I read that this last week, that just moved my heart, as I thought of those days.  I don’t suppose—well, I knew not that Preacher John Hicks died saying to Dr. Bassett, “I am a failure.  I’m a failure.”  But he didn’t know that it was in his meeting I was won to the Lord Jesus.  You never know, you never know.  That’s why, preacher, I’m so grateful for what you’re doing.  This little tract, Now Which Way?  placed in our hands—give it to anybody.  Give it to everybody.  Say a beautiful word for the Lord Jesus.  You never know but God might use it and your humble testimony to bring to Jesus the sweetest, most marvelous sermon in the whole kingdom of God. 

Let’s do it.  We’re not trying to be pushy or disliked.  We’re just being sweet.  Do you know my wonderful Lord? This tract will teach you the way and this word that you speak may be used of God to bring somebody into the kingdom of our blessed Savior. 

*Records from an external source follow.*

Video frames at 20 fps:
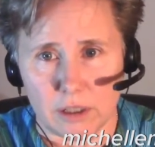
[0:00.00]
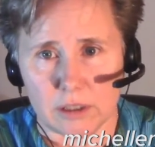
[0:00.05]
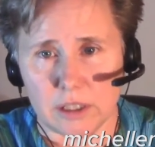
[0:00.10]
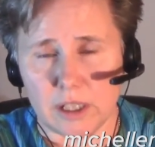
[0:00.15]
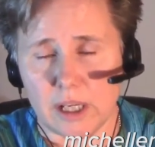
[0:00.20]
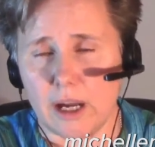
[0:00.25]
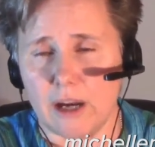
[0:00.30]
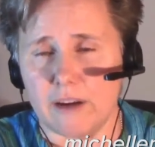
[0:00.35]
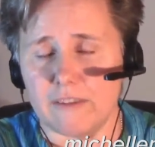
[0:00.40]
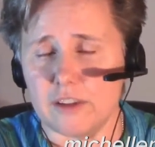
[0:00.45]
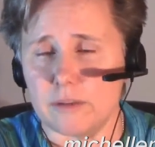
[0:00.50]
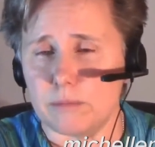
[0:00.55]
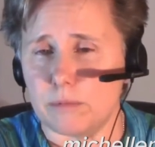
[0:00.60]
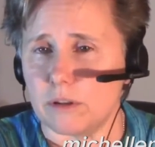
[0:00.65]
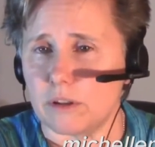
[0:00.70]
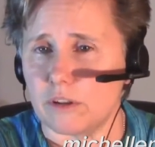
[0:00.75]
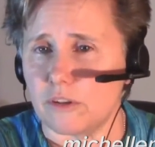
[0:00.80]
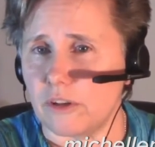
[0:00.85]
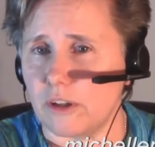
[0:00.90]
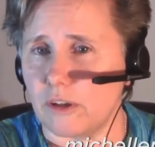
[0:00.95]
The average
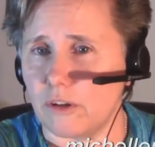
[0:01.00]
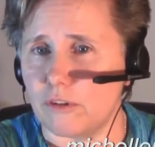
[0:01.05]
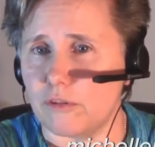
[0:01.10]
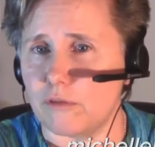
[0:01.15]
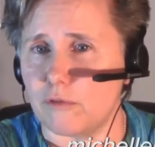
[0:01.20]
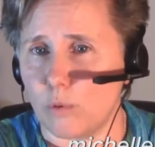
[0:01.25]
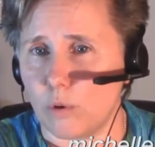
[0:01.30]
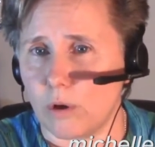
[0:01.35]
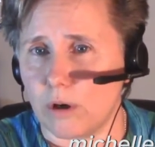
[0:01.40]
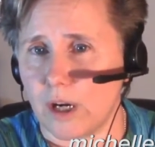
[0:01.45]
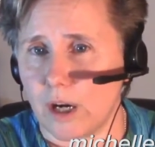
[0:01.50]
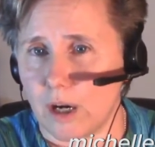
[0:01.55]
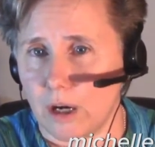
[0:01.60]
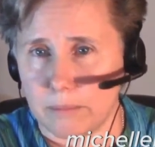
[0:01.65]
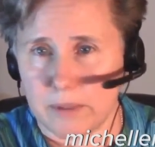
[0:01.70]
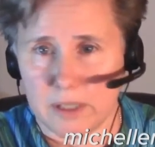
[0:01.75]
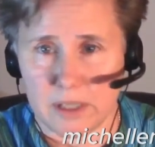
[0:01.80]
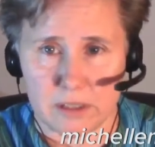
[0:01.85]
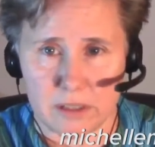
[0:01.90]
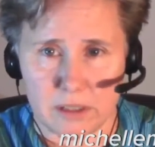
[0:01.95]
book sells 4
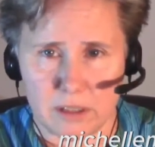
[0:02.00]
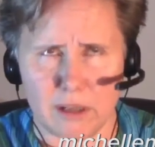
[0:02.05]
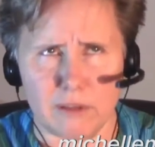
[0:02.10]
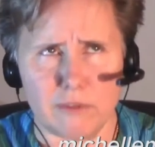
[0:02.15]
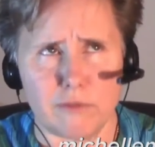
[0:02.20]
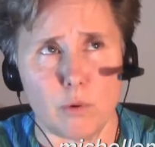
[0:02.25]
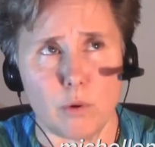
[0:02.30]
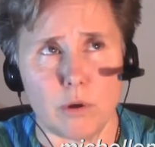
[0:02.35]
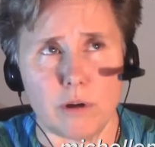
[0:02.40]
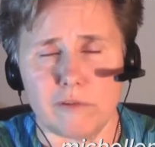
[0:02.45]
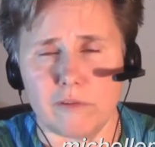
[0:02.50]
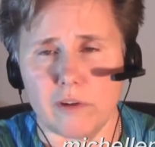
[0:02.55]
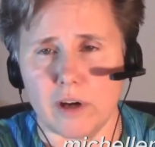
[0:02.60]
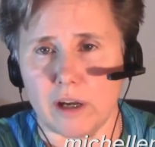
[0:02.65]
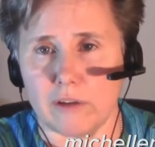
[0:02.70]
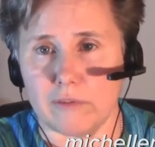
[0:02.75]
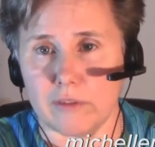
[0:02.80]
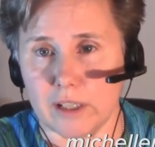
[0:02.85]
copies, 4 or 5,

And to you who have listened on television, how we pray that the Spirit of the Lord will bear the message to you, the invitation to give your heart and life in trust to the Lord Jesus [Romans 10:9-13].  And if you don’t know how to be saved, there’s a telephone number on that screen.  Call us.  It’ll be the joy of our lives to introduce you to Him who is all in all in this world, and in the world to come.  And in the great throng of people in the sanctuary, balcony, around down a stairway, the mass of people on this lower floor, down one of these aisles.  “Pastor, today, today I have decided for God, and here I stand, and here I come” on the first note of the first stanza, and welcome, while we stand and while we sing.  “This is it, God’s day for me and I’m coming.  The Lord has spoken to my heart and I’m responding with my life.  I am coming today.”

This is the Lord’s day for me.  While we make our appeal, while we sing our song.  This is the Lord’s day.  God bless you, sweet people, amen.  Amen.  Amen.  While we pray, while we wait, while we save.  God bless you dear, the Lord bless you.  God bless you, sweet family, and you son, yes.  Yes, as we make appeal, as we sing.